Cluster B email authentication

Incident Report for OpenSRS

Postmortem

Incident Date: April 28, 2020
Incident Number: PR-1074

On April 28, 2020, at 10:56 AM ET, Tucows’ HostedEmail platform experienced issues with authentication service impacting IMAP, POP and Webmail in Cluster B. Tucows’ Engineering team was engaged to investigate the issue.

Upon investigation, Tucows’ Engineering team observed that the issue was due to an attack that exhausted the authentication connections impacting new logins and causing them to fail.

At 11:04 AM ET, the Engineering team started the mitigation process by restarting the authentication service and by blocking the offending traffic.
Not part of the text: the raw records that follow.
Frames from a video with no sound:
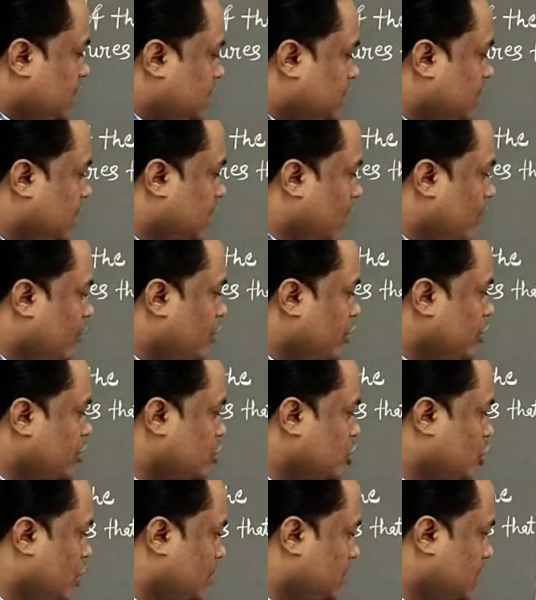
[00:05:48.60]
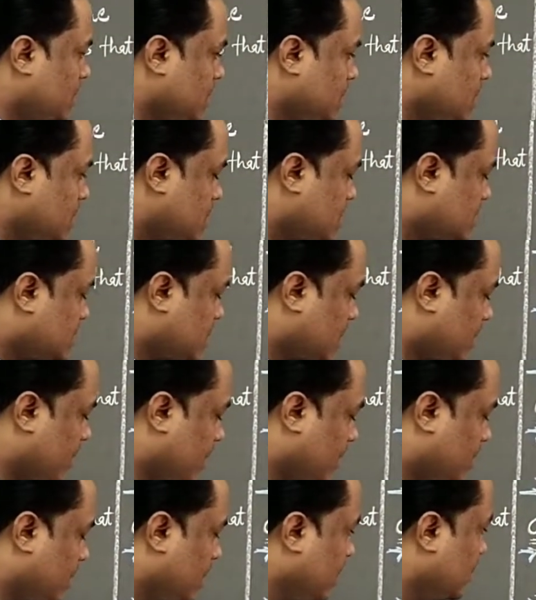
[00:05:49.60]
the composition of the
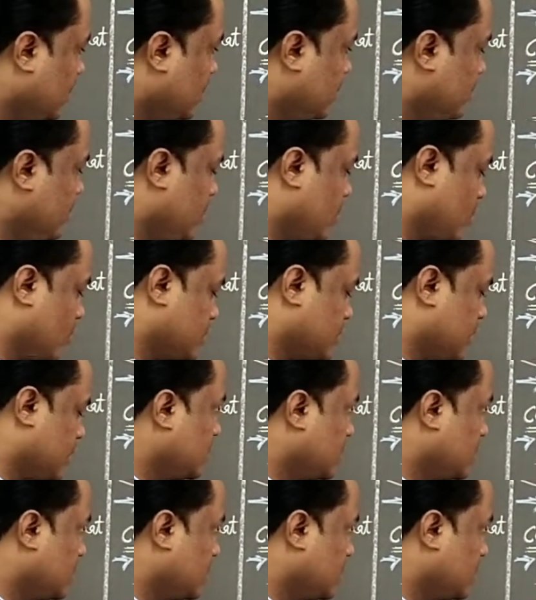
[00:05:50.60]
cervical mucosa.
Due to the continuous changes in the attack patterns, Tucows had to continuously amend the rules to block the new sources.
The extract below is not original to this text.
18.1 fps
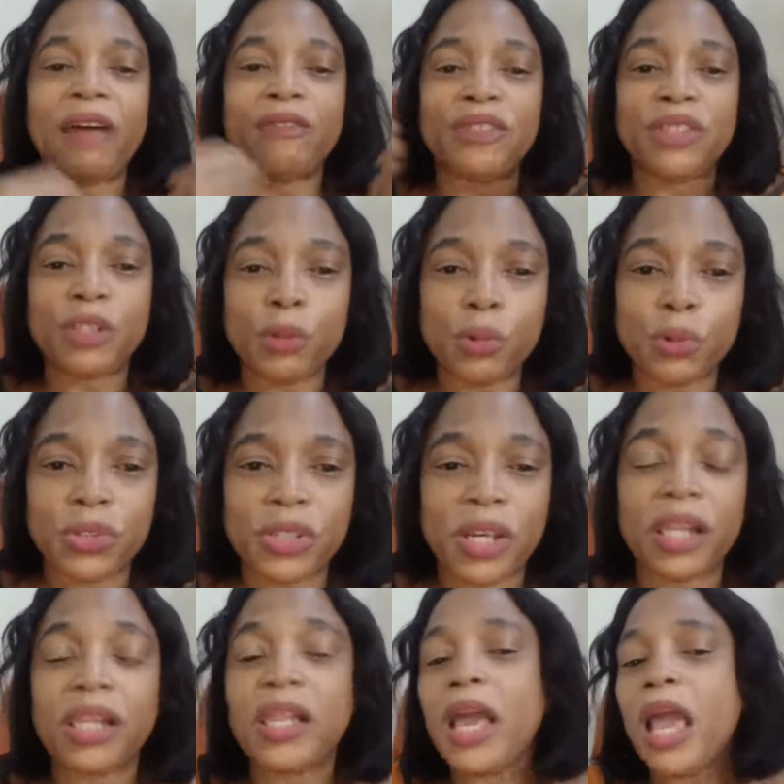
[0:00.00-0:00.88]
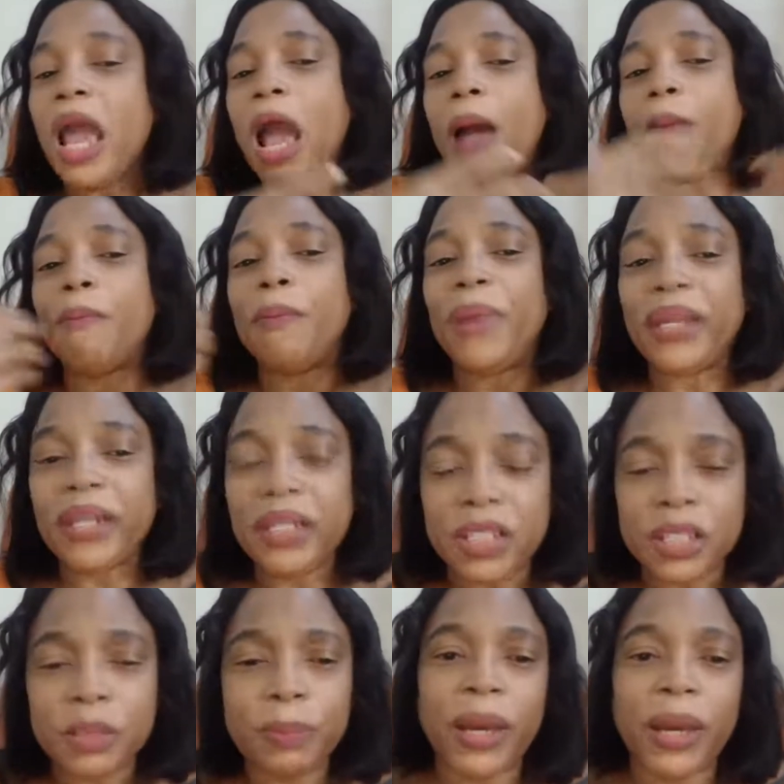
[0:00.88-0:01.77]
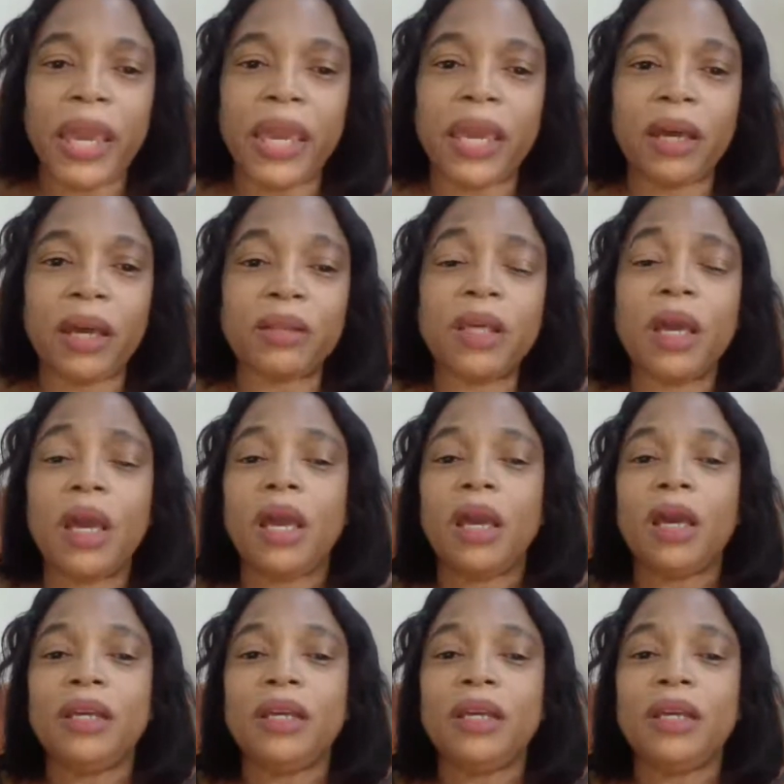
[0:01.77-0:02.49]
have sickle cell, I'm managing my health.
As part of the mitigation efforts, Tucows Engineering executed multiple emergency maintenance to improve the performance during the incident.

At 8:56 PM ET, The Engineering team was able to successfully block all the offending traffic and clear the backlog of login requests to restore the services successfully.
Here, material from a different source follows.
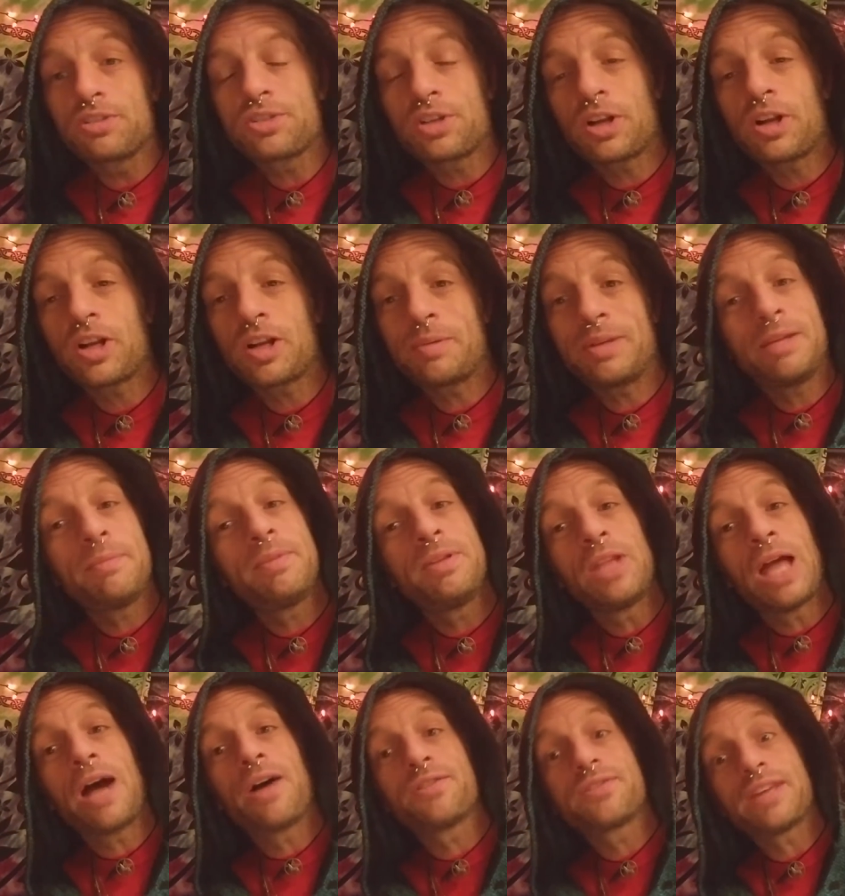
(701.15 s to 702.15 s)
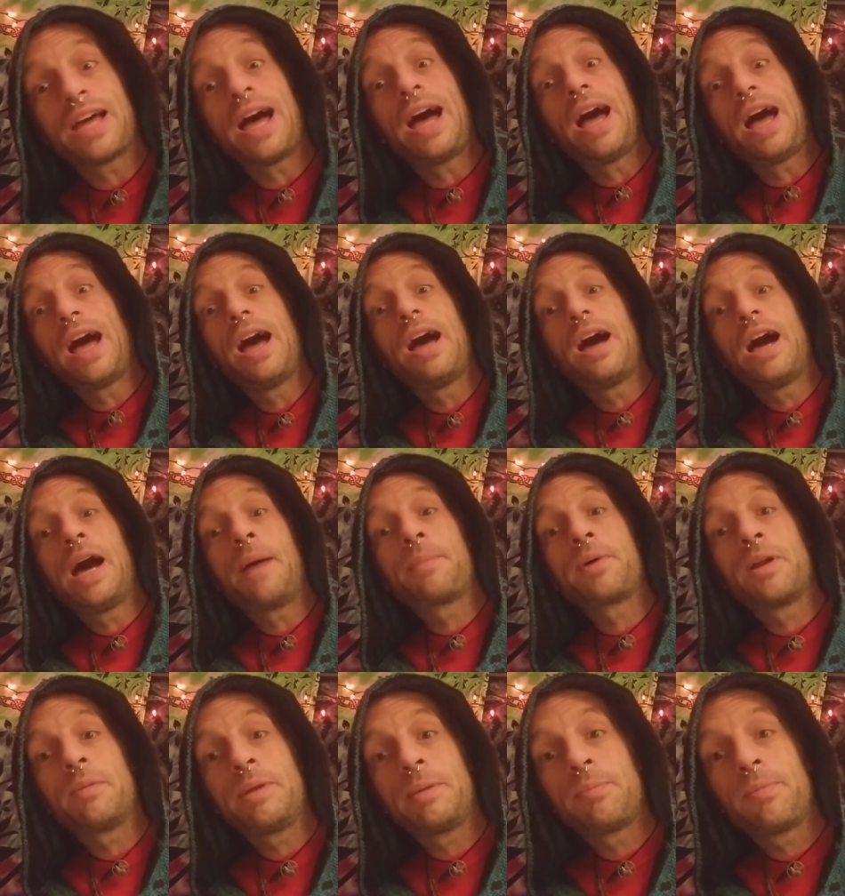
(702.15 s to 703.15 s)
term, he announced, "I'm going
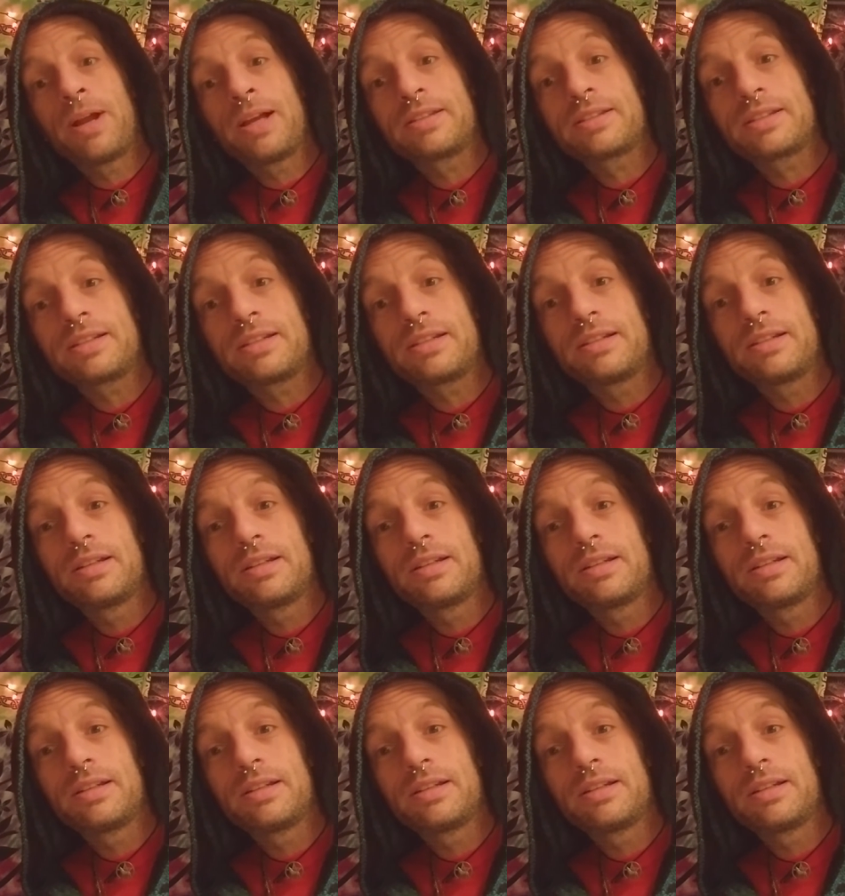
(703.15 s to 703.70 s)
to be president."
Tucows is to continue working on improving the overall security mitigation services to address and rectify future attacks in a timely manner.

‌

Thank you,

Tucows Engineering Team

Posted Apr 30, 2020 - 21:44 UTC

Resolved

Our team has implemented a solution and this issue should now be resolved.

Posted Apr 29, 2020 - 01:11 UTC

Update

Our operation team is working on the authentication subsystem and implemented a fix on the issue. Users should be able to login to the account via webmail/POP/IMAP now. However, some users may still experience slow logins. Our operation team continues to perform checks and monitor its status.

Posted Apr 28, 2020 - 22:25 UTC

Identified

The issue was identified and our team is working on a solution at this moment.

We will continue to provide further updates as they becomes available.

Posted Apr 28, 2020 - 20:45 UTC

Update

The Operations team is implementing a change that should help free up some connections slots for new connection requests.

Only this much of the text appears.